DIRECTIONS FOR THIS TASK
Return exactly, with nothing added, the lines from the one that contains "[0:05.00-0:06.00]" through the end of the listing below, pictures excluded.

··· AVAILABLE DATA ···

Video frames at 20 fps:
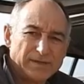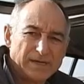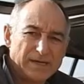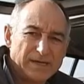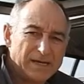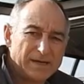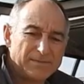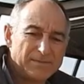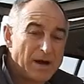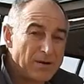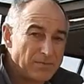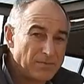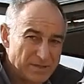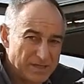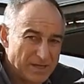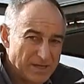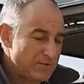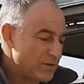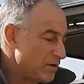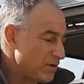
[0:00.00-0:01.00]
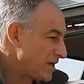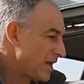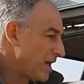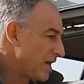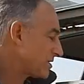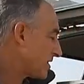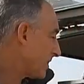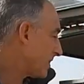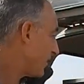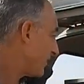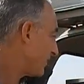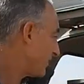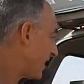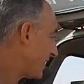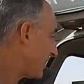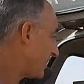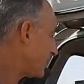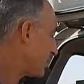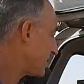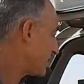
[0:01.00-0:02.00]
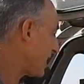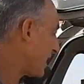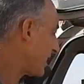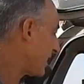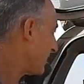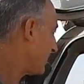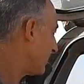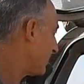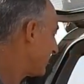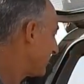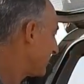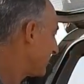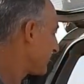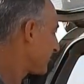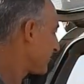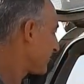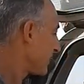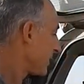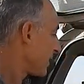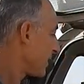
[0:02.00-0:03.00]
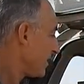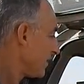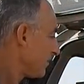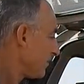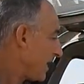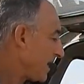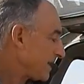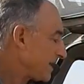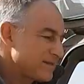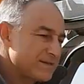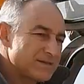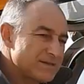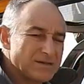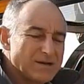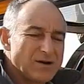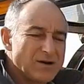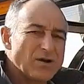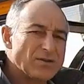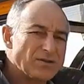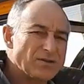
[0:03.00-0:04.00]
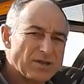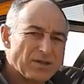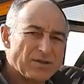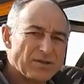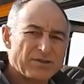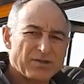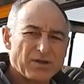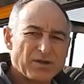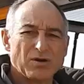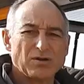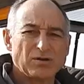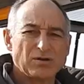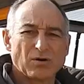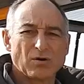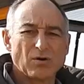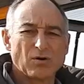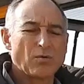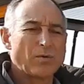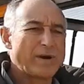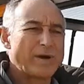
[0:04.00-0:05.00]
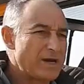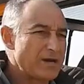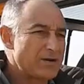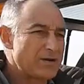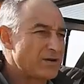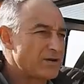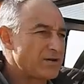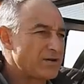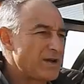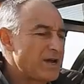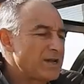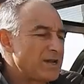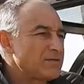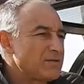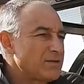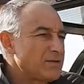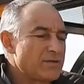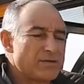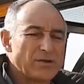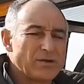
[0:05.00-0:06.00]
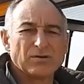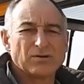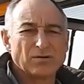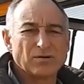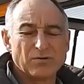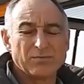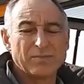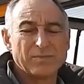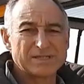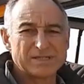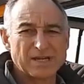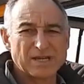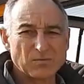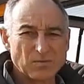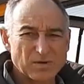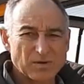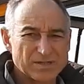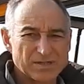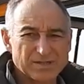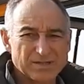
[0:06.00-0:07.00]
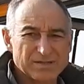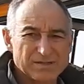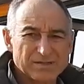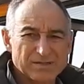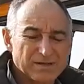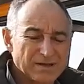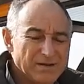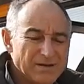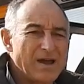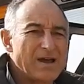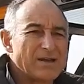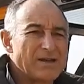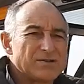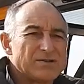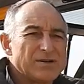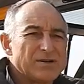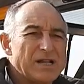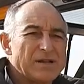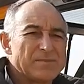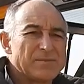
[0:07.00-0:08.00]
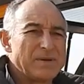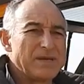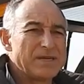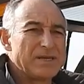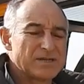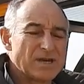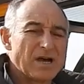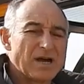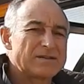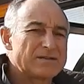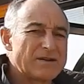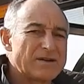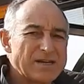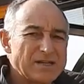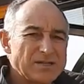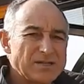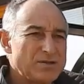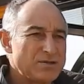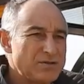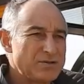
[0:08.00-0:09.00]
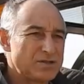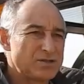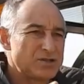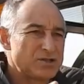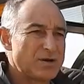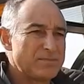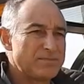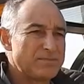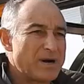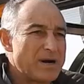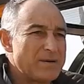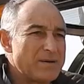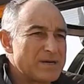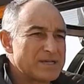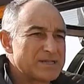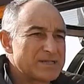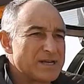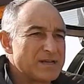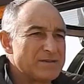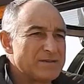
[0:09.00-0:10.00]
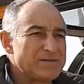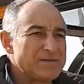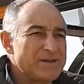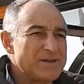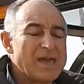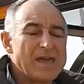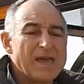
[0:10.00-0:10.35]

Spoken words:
I will give you a close-up of that in a second. But on the third drawer, when I got around to the third drawer, my son wasn't around to help me, so I tried to do the job by myself.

···

RESULT
[0:05.00-0:06.00]
[0:06.00-0:07.00]
[0:07.00-0:08.00]
[0:08.00-0:09.00]
[0:09.00-0:10.00]
[0:10.00-0:10.35]

Spoken words:
I will give you a close-up of that in a second. But on the third drawer, when I got around to the third drawer, my son wasn't around to help me, so I tried to do the job by myself.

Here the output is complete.